• Task requirements
Repeat the listing exactly, line by line, and leave the pictures behind.

Content starts

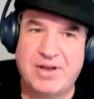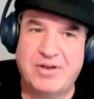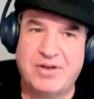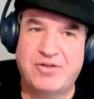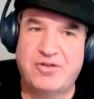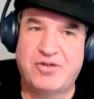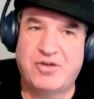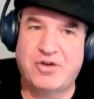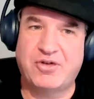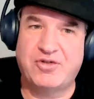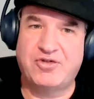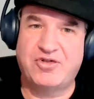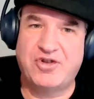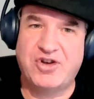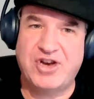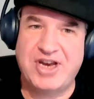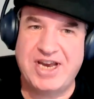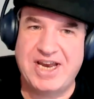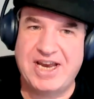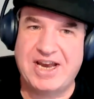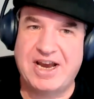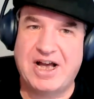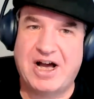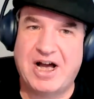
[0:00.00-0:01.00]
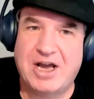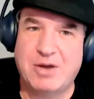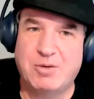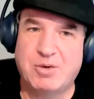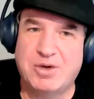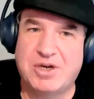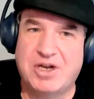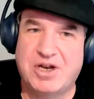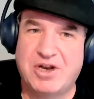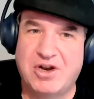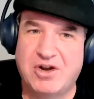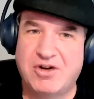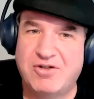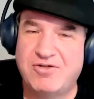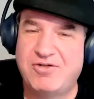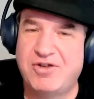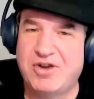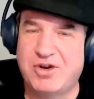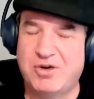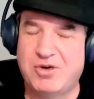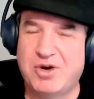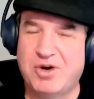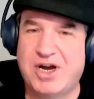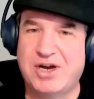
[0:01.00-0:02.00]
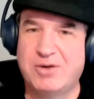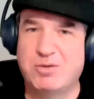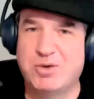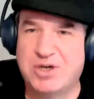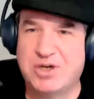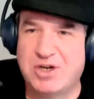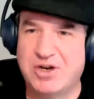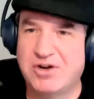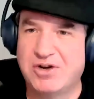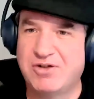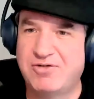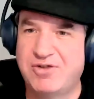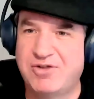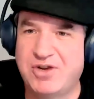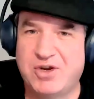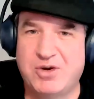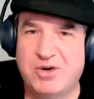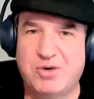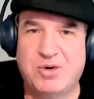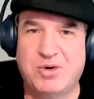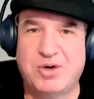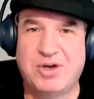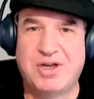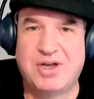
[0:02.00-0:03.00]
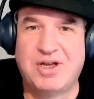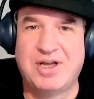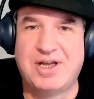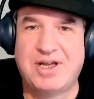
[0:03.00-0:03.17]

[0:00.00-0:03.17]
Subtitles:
So Janine, I would love you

Content ends

• Completed task
[0:00.00-0:01.00]
[0:01.00-0:02.00]
[0:02.00-0:03.00]
[0:03.00-0:03.17]

[0:00.00-0:03.17]
Subtitles:
So Janine, I would love you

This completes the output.